Duas palavrinhas sobre Democracia e liberdade de expressão
Quando falamos em democracia, uma das questões que se coloca é a necessidade de garantir que haja espaço para o exercício do direito à liberdade de expressão, independente da sua posição social, do seu credo religioso ou do seu posicionamento político. O que se pretende é dar segurança e condições para que diferentes orientações ideológicas, estejam elas contempladas ou não no governo, encontrem seu lugar nos espaços de poder, afirmando, dessa forma, a dimensão pluralista da estrutura social, reconhecendo, inclusive, o caráter construtivo dessa diversidade. A discordância, a crítica, o desentendimento e a divergência não são vistos, de forma alguma, como algo negativo, mas como parte fundamental do processo de organização do Estado, garantindo que diferentes perspectivas dialoguem e construam, a partir do conflito, consensos provisórios que vão delimitar a ação governamental. Resumindo, já que nosso espaço é bastante limitado, as políticas públicas só são eficazes na medida em que são capazes de expressar as diversidade que constitui o cenário do exercício de poder, desde que os fundamentos básicos da democracia, como o respeito as instituições e aos valores da cidadania, sejam respeitados e garantidos por essas perspectivas, negando, de forma incisiva, qualquer arroubo autoritário que tenha por objetivo abolir o regime constitucional e destruir o Estado democrático de direito.
Isso significa que a prerrogativa da liberdade de expressão possa ser entendida como um direito absoluto, sem limites. Muito pelo contrário. Em minhas aulas, tanto no curso de direito quanto nos cursos de história e relações internacionais, sempre ressalto algo que é óbvio, mas que, diante de uma série de contradições que expressam a singularidade do processo de formação da sociedade brasileira, precisa ser sempre lembrado e relembrado. Democracia não se resume a uma forma de governo. Trata-se, na verdade, de um mecanismo específico de organização política da sociedade marcada pela presença constante de limites que são construídos a partir do diálogo permanente entre os diferentes segmentos constitutivos da estrutura social que se dá no horizonte dos espaços de poder.
Esses limites, ao contrário do que se popularizou, principalmente nos meios midiáticos da direita e da extrema-direita, pautam-se, sempre, pelo outro, e entendem que sua legitimidade está na capacidade que toda a estrutura política tem de garantir que o diverso se manifeste sem constrangimentos. Ou seja, o que avaliza a legitimidade dessa liberdade é a garantia de que o meu direito a usufruir dessa prerrogativa não se constitua numa limitação ao exercício do direito pelo outro, pelo que discorda.
Além do mais, numa sociedade marcada por complexas e contraditórias lógicas que são frutos de perspectivas econômicas que acabaram por gerar perversas dinâmicas de exclusão e desigualdade, o Estado acaba tendo a função estratégica de construir, através de políticas públicas claras, de caráter inclusivo, estruturas de equilíbrio que garantam aos setores historicamente marginalizados o acesso aos espaços de poder para que, dessa forma, corrijam-se essas disparidades. Essa perspectiva entende que, numa sociedade democrática, estabelecer uma igualdade sem levar em conta as diferenças que são oriundas de projetos econômicos e políticos marcadamente estruturados em dimensões ideológicas racistas, sexistas e classistas, é aprofundar o abismo da desigualdade e perpetuar lógicas perversas de exclusão e discriminação.

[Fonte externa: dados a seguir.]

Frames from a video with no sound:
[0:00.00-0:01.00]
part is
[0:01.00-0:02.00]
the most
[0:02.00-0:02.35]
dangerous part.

Nesse sentido, pensar o exercício da liberdade de expressão pressupõe estabelecer limites claros, muito bem definidos, no que diz respeito a essas dinâmicas de exclusão e marginalização. Não há espaço, numa sociedade verdadeiramente democrática, para que práticas e falas racistas, homofóbicas e misóginas, dentre tantas outras que revelam os traços mais nefastos da nossa constituição enquanto sociedade, sejam toleradas e proferidas, alegando, de forma cínica, o direito a liberdade de expressão. Essa liberdade de expressão, tão fundamental para a constituição republicana, só se justifica, do ponto de vista da cidadania, quando não se constitui como um limite ao exercício dos direitos civis e políticos de toda uma parcela que foi historicamente excluída dos espaços de poder e que, consequentemente, tornou-se vítima de lógicas autoritárias de dominação.

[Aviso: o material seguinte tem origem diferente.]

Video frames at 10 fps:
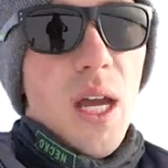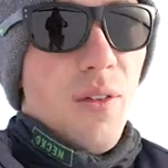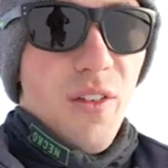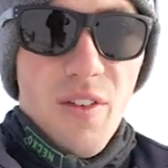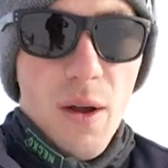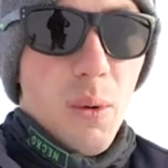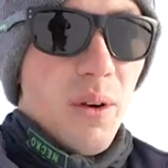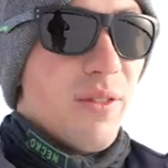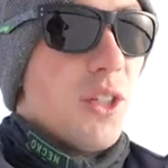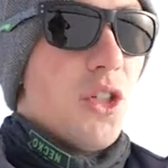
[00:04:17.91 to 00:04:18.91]
If we find
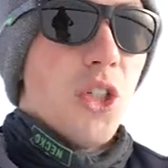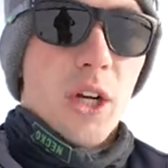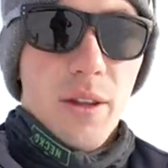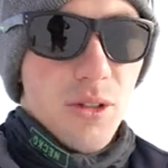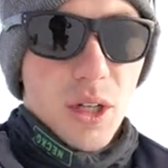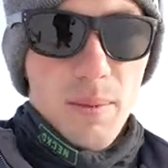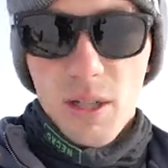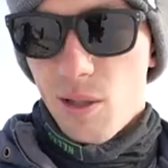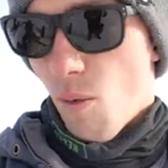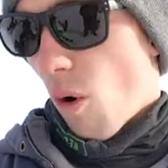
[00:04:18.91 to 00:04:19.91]
one fish, generally there's gonna
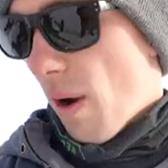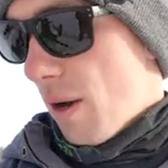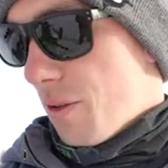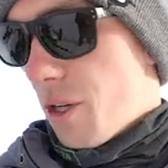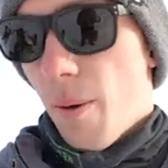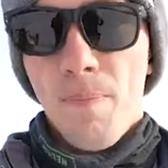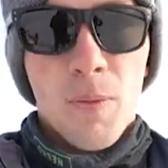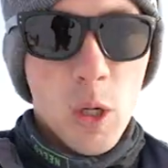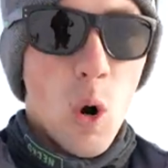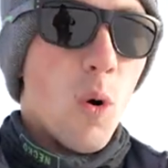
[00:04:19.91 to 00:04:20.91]
be some more around. So
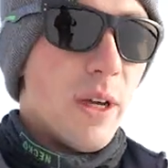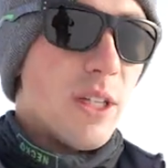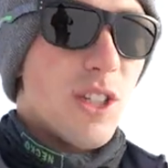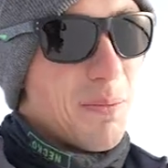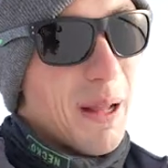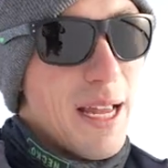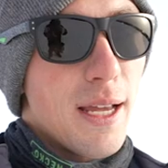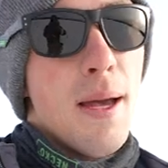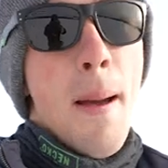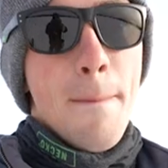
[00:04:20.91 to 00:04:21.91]
the goal is splake,
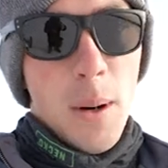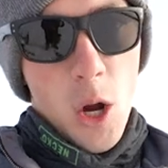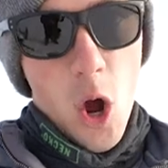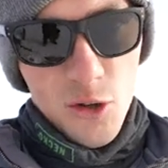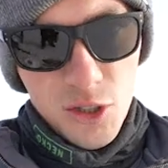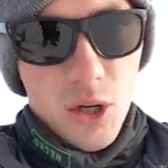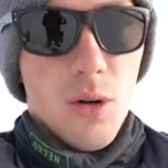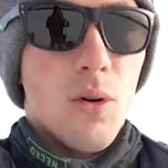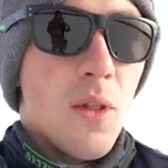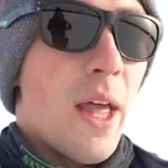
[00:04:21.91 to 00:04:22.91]
but
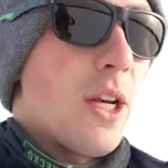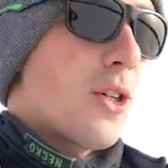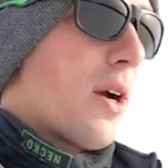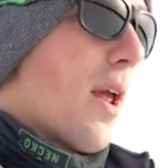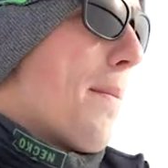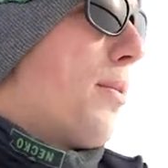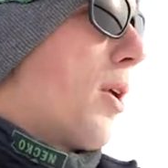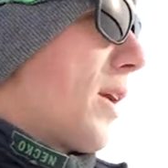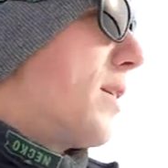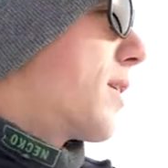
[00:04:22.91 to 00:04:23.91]
also lake trout and
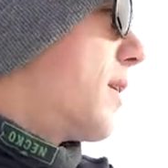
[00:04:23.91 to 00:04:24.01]
brookies.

Toda democracia só se constitui enquanto democracia na medida em que estabelece limites e isso é parte fundamental dos mais sofisticados arranjos teóricos que envolvem o direito constitucional e a ciência política. Esses limites são uma garantia fundamental para que os que sempre foram vítimas de lógicas de poder perversas que os fragilizaram, possam ter acesso aos espaços de poder que sempre lhes foram negados.
(*) Marcelo Tadeu dos Santos é sociólogo, doutorando em História pelo PPGHIS/UnB.